Capita plc (LON:CPI) shareholders should be happy to see the share price up 25% in the last month. But spare a thought for the long term holders, who have held the stock as it bled value over the last five years. Like a ship taking on water, the share price has sunk 88% in that time. It’s true that the recent bounce could signal the company is turning over a new leaf, but we are not so sure. The million dollar question is whether the company can justify a long term recovery.
We really feel for shareholders in this scenario. It’s a good reminder of the importance of diversification, and it’s worth keeping in mind there’s more to life than money, anyway.
While markets are a powerful pricing mechanism, share prices reflect investor sentiment, not just underlying business performance. One imperfect but simple way to consider how the market perception of a company has shifted is to compare the change in the earnings per share (EPS) with the share price movement.

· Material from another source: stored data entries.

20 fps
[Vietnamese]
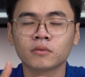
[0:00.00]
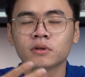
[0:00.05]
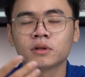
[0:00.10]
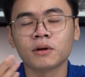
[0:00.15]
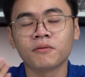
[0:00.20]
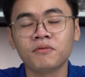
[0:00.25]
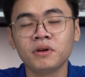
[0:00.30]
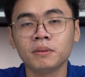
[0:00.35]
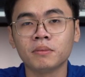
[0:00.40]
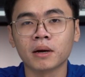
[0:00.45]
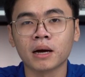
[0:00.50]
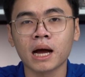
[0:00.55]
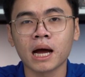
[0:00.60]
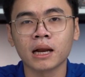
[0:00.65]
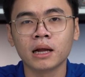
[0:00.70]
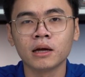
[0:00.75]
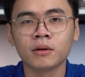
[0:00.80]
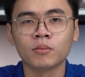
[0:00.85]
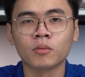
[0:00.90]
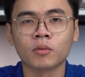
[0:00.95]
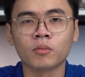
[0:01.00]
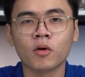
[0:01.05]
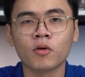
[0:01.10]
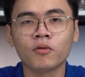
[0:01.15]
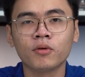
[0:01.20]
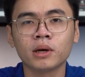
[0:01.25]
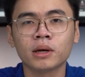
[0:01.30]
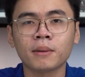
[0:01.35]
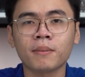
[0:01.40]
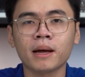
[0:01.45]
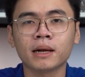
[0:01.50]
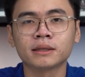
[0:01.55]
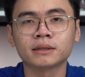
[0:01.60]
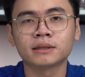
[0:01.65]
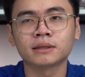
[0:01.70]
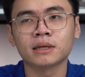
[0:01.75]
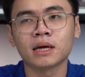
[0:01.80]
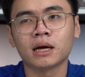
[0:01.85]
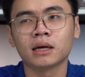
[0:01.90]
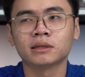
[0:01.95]
xem phim chẳng hạn một bộ phim các bạn
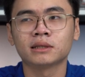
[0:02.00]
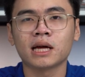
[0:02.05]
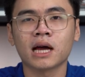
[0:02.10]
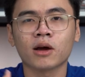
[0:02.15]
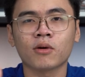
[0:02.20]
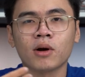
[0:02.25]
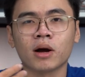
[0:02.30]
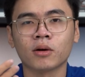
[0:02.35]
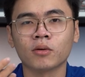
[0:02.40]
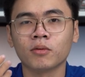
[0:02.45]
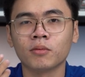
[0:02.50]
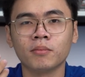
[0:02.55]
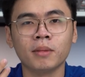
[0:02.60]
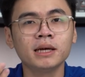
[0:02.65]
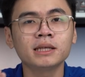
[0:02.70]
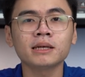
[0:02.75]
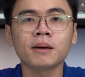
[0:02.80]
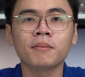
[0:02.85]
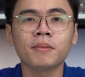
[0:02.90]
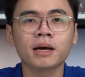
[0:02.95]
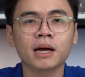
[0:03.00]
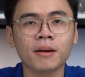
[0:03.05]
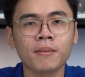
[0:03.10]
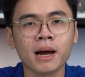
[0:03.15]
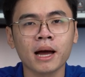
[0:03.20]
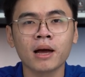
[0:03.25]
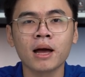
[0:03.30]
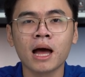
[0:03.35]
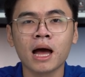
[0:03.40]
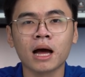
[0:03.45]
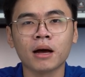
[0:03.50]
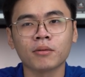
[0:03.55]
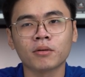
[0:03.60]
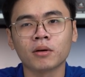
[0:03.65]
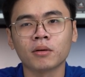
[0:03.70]
dài khoảng độ mấy trăm megabyte hoặc à,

During five years of share price growth, Capita moved from a loss to profitability. Most would consider that to be a good thing, so it’s counter-intuitive to see the share price declining. Other metrics might give us a better handle on how its value is changing over time.
It could be that the revenue decline of 3.0% per year is viewed as evidence that Capita is shrinking. This has probably encouraged some shareholders to sell down the stock.
Capita is well known by investors, and plenty of clever analysts have tried to predict the future profit levels. So we recommend checking out this free report showing consensus forecasts
A Dividend Lost
The value of past dividends are accounted for in the total shareholder return (TSR), but not in the share price return mentioned above. In some ways, TSR is a better measure of how well an investment has performed. Over the last 5 years, Capita generated a TSR of -78%, which is, of course, better than the share price return. Although the company had to cut dividends, it has paid cash to shareholders in the past.
A Different Perspective
It’s nice to see that Capita shareholders have received a total shareholder return of 5.8% over the last year. Notably the five-year annualised TSR loss of 26% per year compares very unfavourably with the recent share price performance. This makes us a little wary, but the business might have turned around its fortunes. If you would like to research Capita in more detail then you might want to take a look at whether insiders have been buying or selling shares in the company.
We will like Capita better if we see some big insider buys. While we wait, check out this free list of growing companies with considerable, recent, insider buying.
Please note, the market returns quoted in this article reflect the market weighted average returns of stocks that currently trade on GB exchanges.
We aim to bring you long-term focused research analysis driven by fundamental data. Note that our analysis may not factor in the latest price-sensitive company announcements or qualitative material.
If you spot an error that warrants correction, please contact the editor at firstname.lastname@example.org. This article by Simply Wall St is general in nature. It does not constitute a recommendation to buy or sell any stock, and does not take account of your objectives, or your financial situation. Simply Wall St has no position in the stocks mentioned. Thank you for reading.